Julia interface to Apache Spark.
See Roadmap for current status.
Spark.jl requires at least Java 7 and Maven to be installed and available in PATH
.
Pkg.clone("https://github.com/dfdx/Spark.jl")
Pkg.build("Spark")
# we also need latest master of JavaCall.jl
Pkg.checkout("JavaCall")
This will download and build all Julia and Java dependencies.
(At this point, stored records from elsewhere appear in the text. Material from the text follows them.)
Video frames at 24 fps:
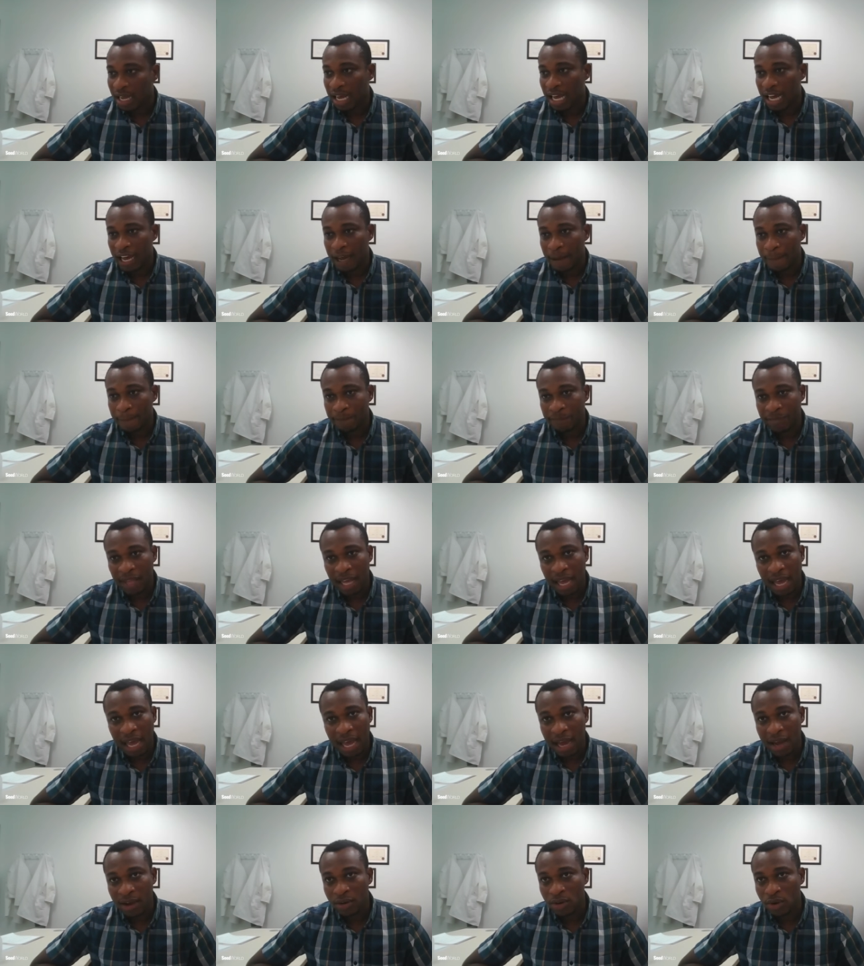Um,
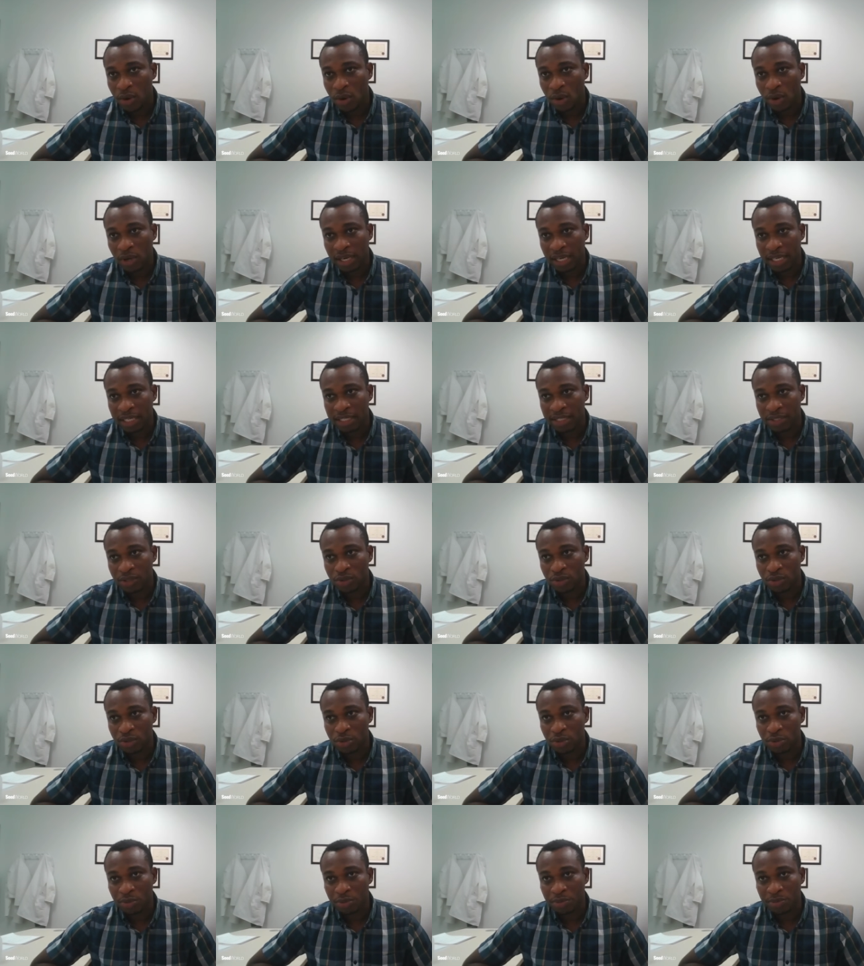our goal is
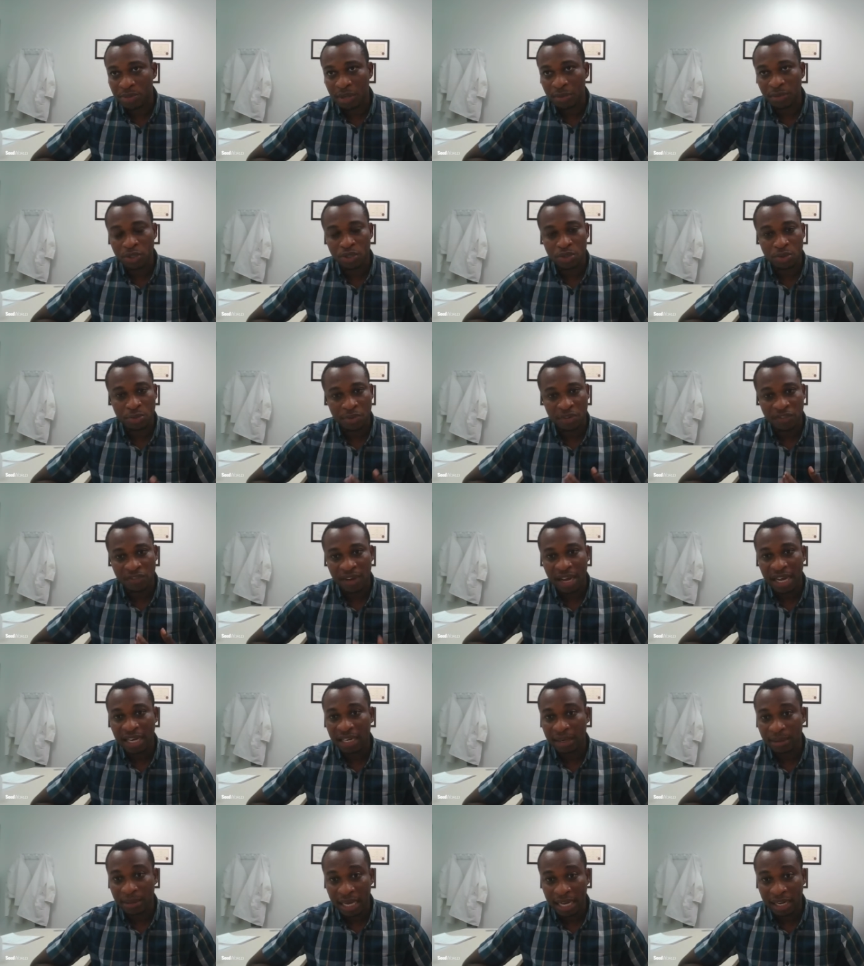to be able to
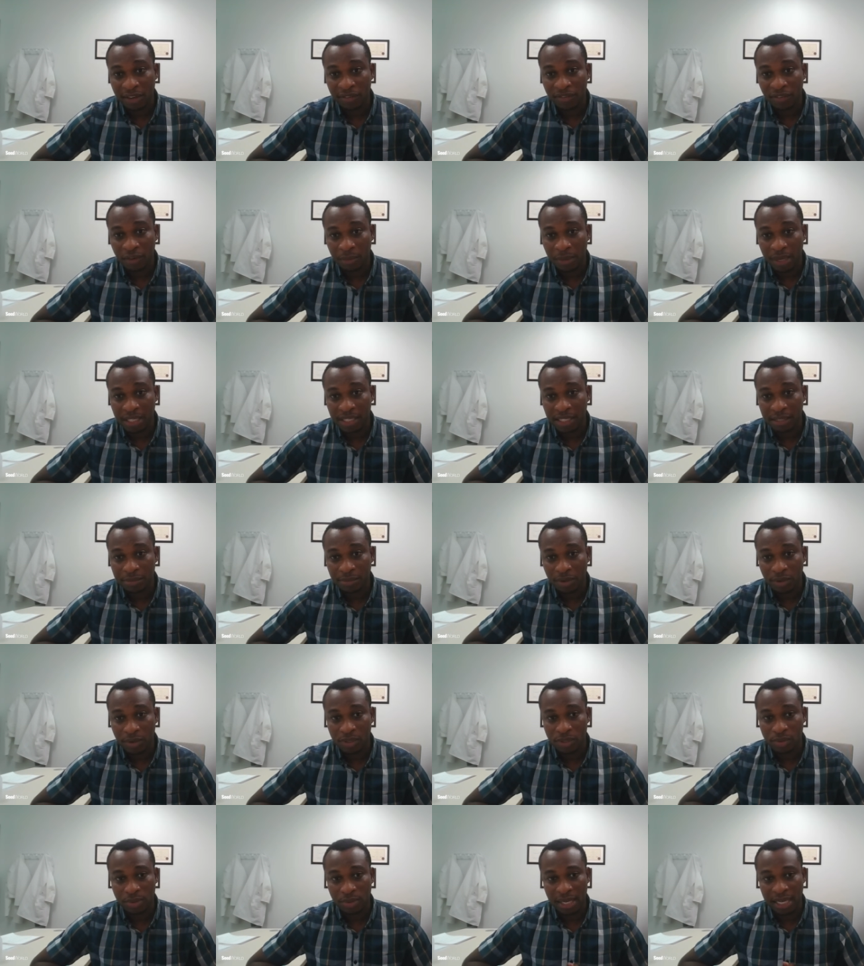provide them that information
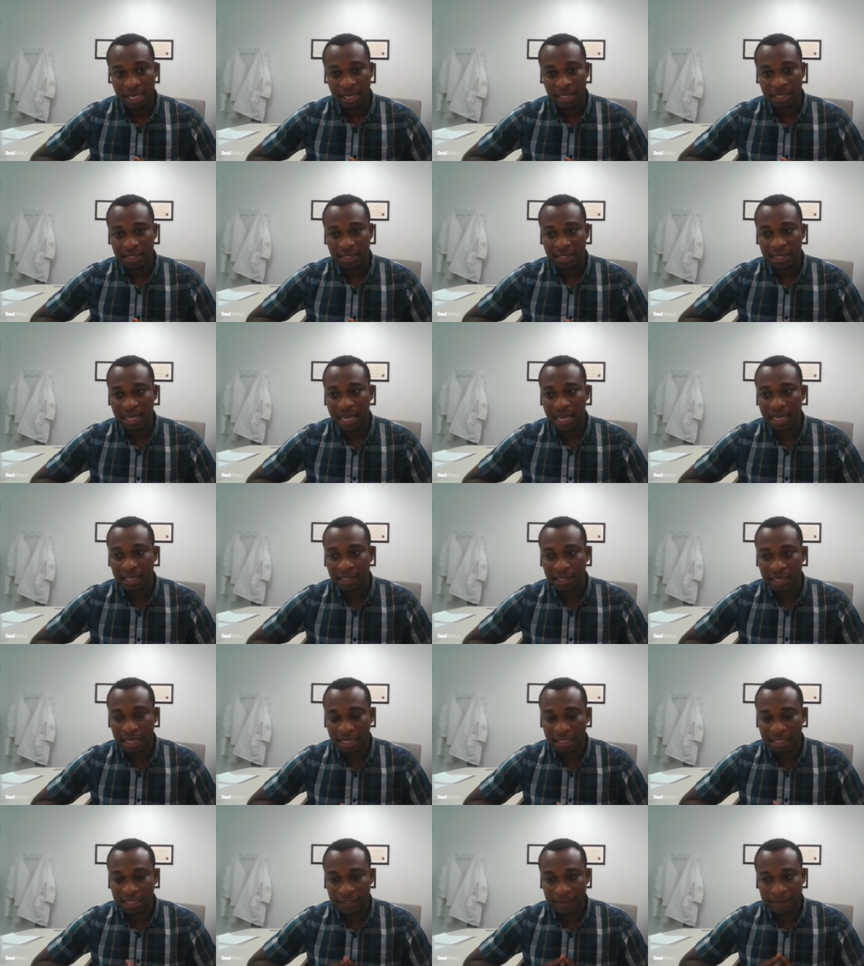because we understand
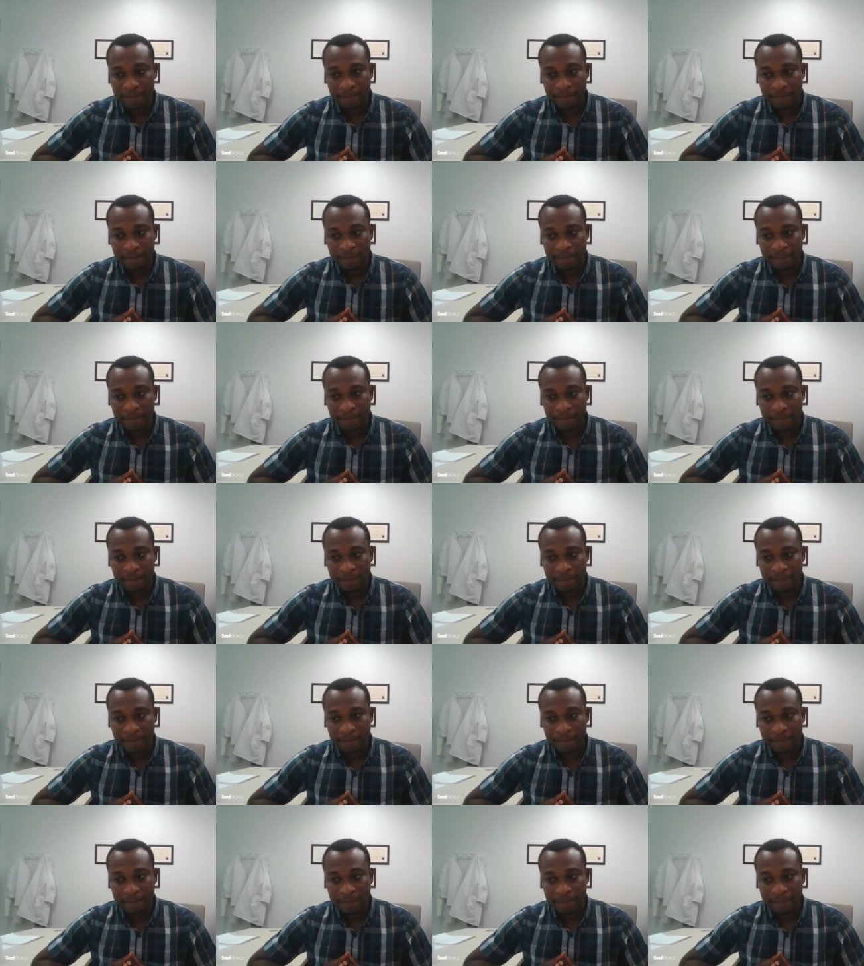that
To use Spark.jl type:
using Spark
Spark.init()
All examples below are runnable from REPL
sc = SparkContext(master="local")
path = "file:///var/log/syslog"
txt = text_file(sc, path)
count(txt)
close(sc)
sc = SparkContext(master="spark://spark-standalone:7077", appname="Say 'Hello!'")
path = "file:///var/log/syslog"
txt = text_file(sc, path)
rdd = map(txt, line -> length(split(line)))
reduce(rdd, +)
close(sc)
NOTE: currently named Julia functions cannot be fully serialized, so functions passed to executors should be either already defined there (e.g. in preinstalled library) or be anonymous functions.
sc = SparkContext(master="mesos://mesos-master:5050")
path = "hdfs://namenode:8020/user/hdfs/test.log"
txt = text_file(sc, path)
rdd = map_partitions(txt, it -> filter(line -> contains(line, "a"), it))
collect(rdd)
close(sc)
For the full supported API see the list of exported functions.
All examples assume that you have a file people.json
with content like this:
{"name": "Alice", "age": 27}
{"name": "Bob", "age": 32}
Read dataframe from JSON and collect to a driver:
spark = SparkSession()
df = read_json(spark, "/path/to/people.json")
collect(df)
Read JSON and write Parquet:
spark = SparkSession()
df = read_json(spark, "/path/to/people.json")
write_parquet(df, "/path/to/people.parquet")